Extended a highly sought after membership into a beautiful cooperative responsible for the stewardship of an equally beautiful preschool, we accepted with utter joy. We spent two years taking our little one approximately 17 miles each way to school in LA traffic. We spent two years feeling completely overwhelmed by the duties a cooperative school demands; monthly meetings, bi-monthly parenting education nights, fundraising efforts and events, providing snack every 4-5 weeks, performing our parent job, and attending school with her once a week as a work parent. Within those school gates we shared parenting stories, gave each other support and chatted with excitement about the new neighborhood grocery store opening. My mom even developed her own special relationships with the other caregivers.
We found a safe place to parent and to belong. We spent two years soaking in every experience. Our little one mastered conflict resolution and learned to voice her limits. She evolved into the best friend any kid could wish for, despite the fact that our presence and participation there implied a bit of disconnect. We didn’t live nearby, couldn’t participate in play dates and didn’t visit the same parks and stores. Our city and regional struggles were different, and, as a result, I began thinking about how perfect this would all be if there was a comparable preschool option in our own neighborhood. I knew I couldn’t be the only one with the same wants and needs in my area.
Our daughter is now thriving in Kindergarten. Her teacher has described her as being cooperative, thoughtful, and always willing to help her classmates. I once watched her calm her classmate when he accidentally spilled the entire container of glitter on himself and his table. He was on the verge of tears and panic when she, unruffled, placed her hand on his shoulder and gently told him not to worry, that it was an accident and they could clean it up.
Her little brother enters preschool this Fall, and we can’t wait to return with him in tow to our cooperatively-run preschool. We saw what amazing growth the experience elicited from his sister–and from us, to be honest, so we could never have even dared imagine the remote possibility of depriving him a similar journey.
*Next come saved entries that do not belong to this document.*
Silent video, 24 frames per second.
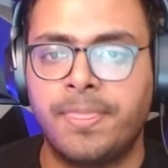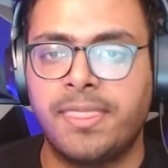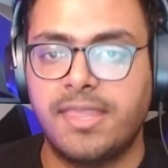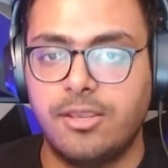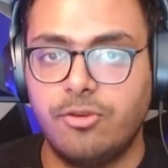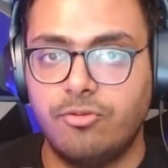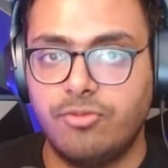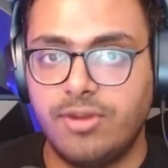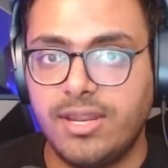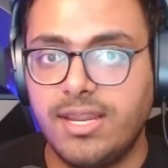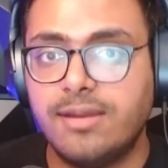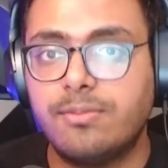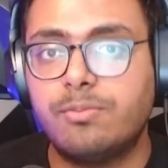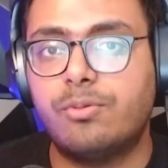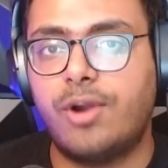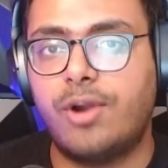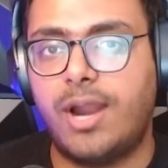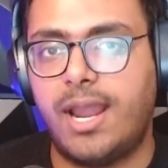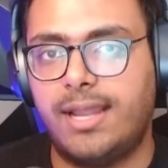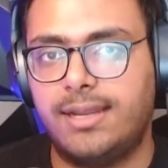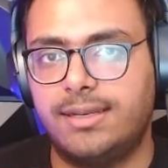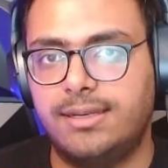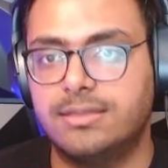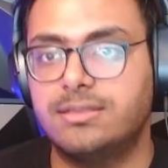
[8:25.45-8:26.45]
You need
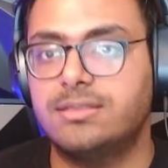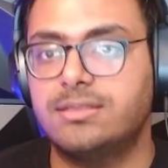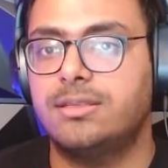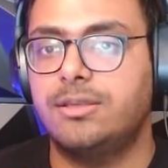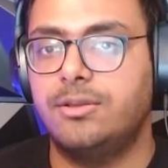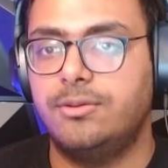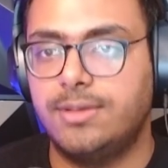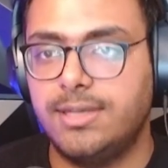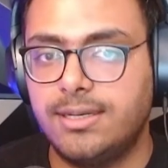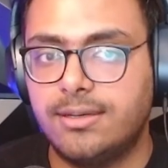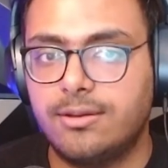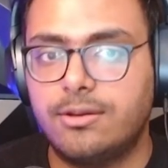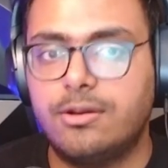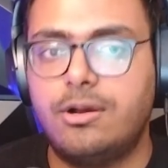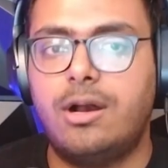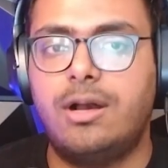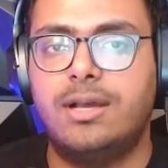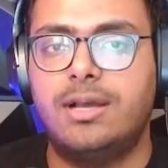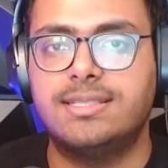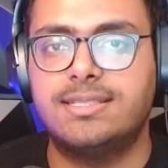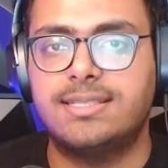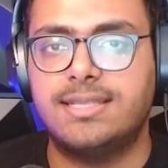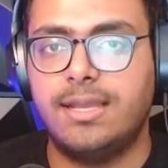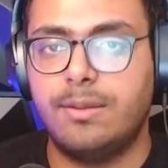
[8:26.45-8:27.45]
practice. You need
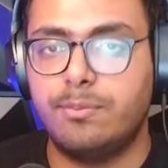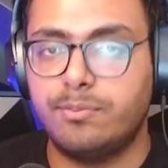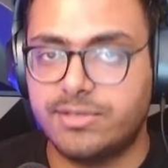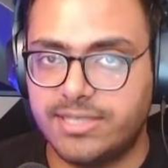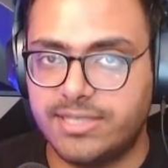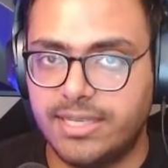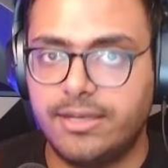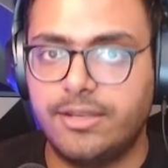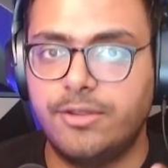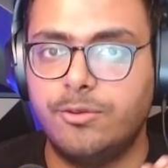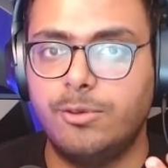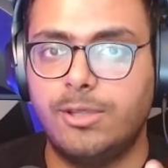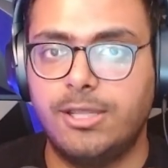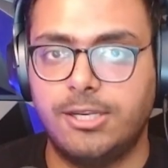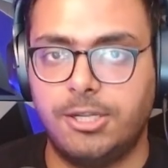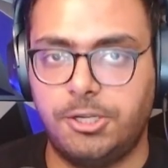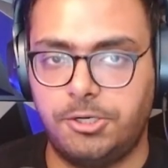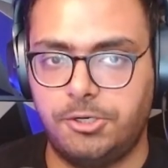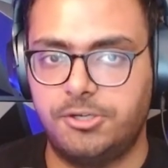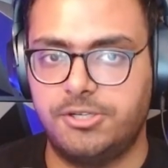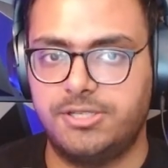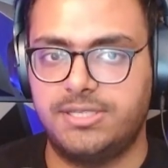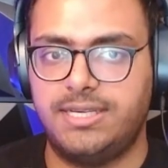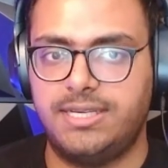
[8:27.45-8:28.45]
concepts and you need
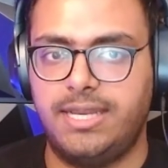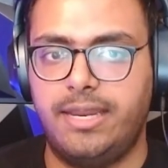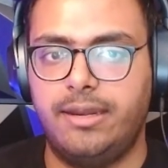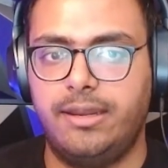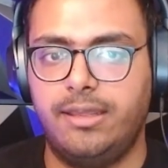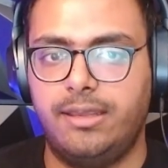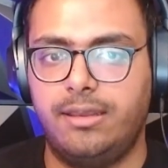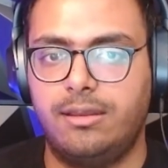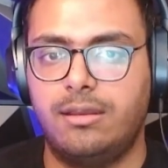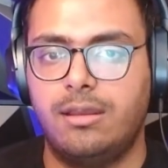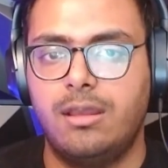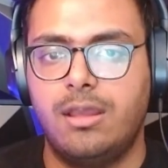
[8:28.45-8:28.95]
understanding.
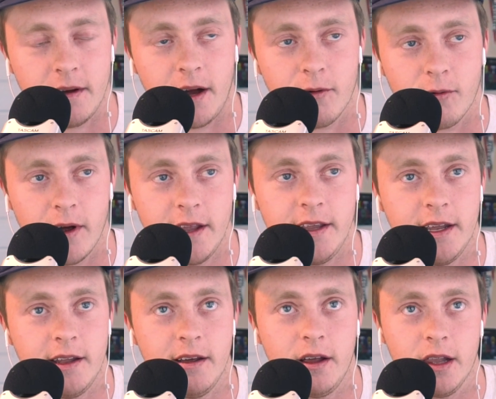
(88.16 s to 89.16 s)
I read
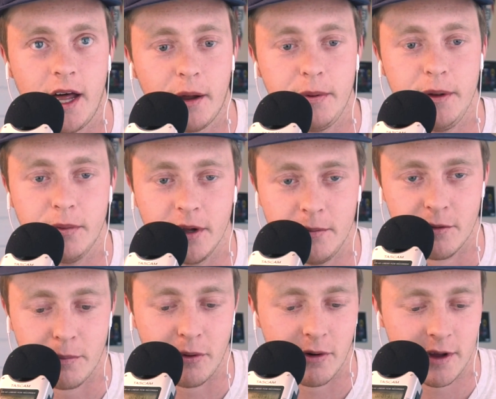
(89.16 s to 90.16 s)
that a lot of people have been
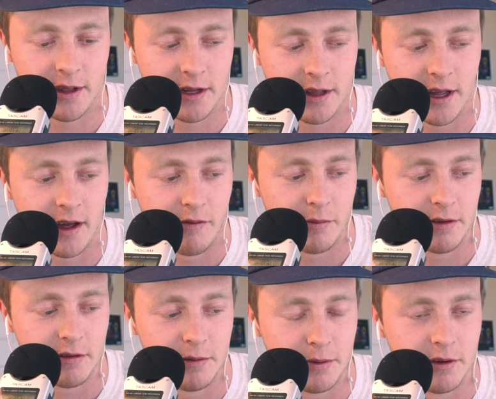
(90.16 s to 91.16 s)
reporting that they haven't been
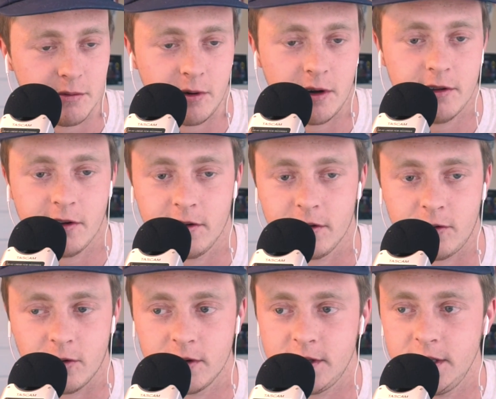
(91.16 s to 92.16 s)
sleeping as well during this
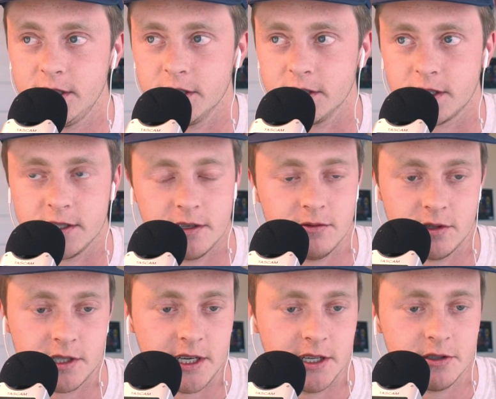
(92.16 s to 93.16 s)
quarantine, just because
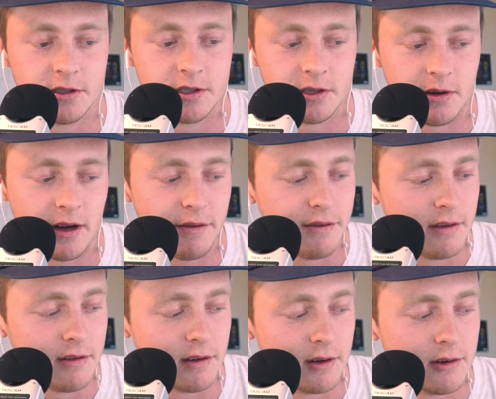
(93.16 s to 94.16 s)
everyone's schedule's so off.
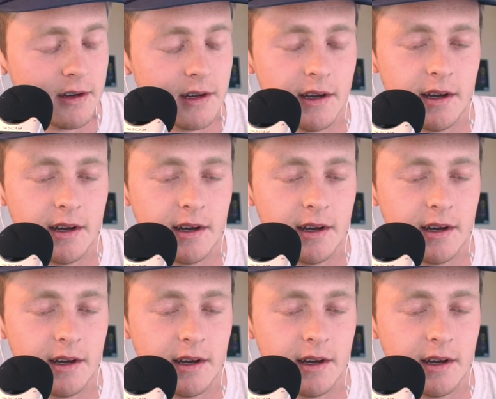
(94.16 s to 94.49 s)
So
The preschool experience, as we came to know it, was so invaluable that I now wish all kids had the opportunity to attend. Both children and parents in Southeast Los Angeles have so much to gain from the community experience. I can’t be faulted for refusing to relinquish my ardent hopes for the appearance of preschools like ours nearer to the families, the neighbors and the friends who reside in the neighborhood we call home. I have seen first hand the incredible communities they help develop and hope that Southeast Los Angeles can grow to include these types of oases.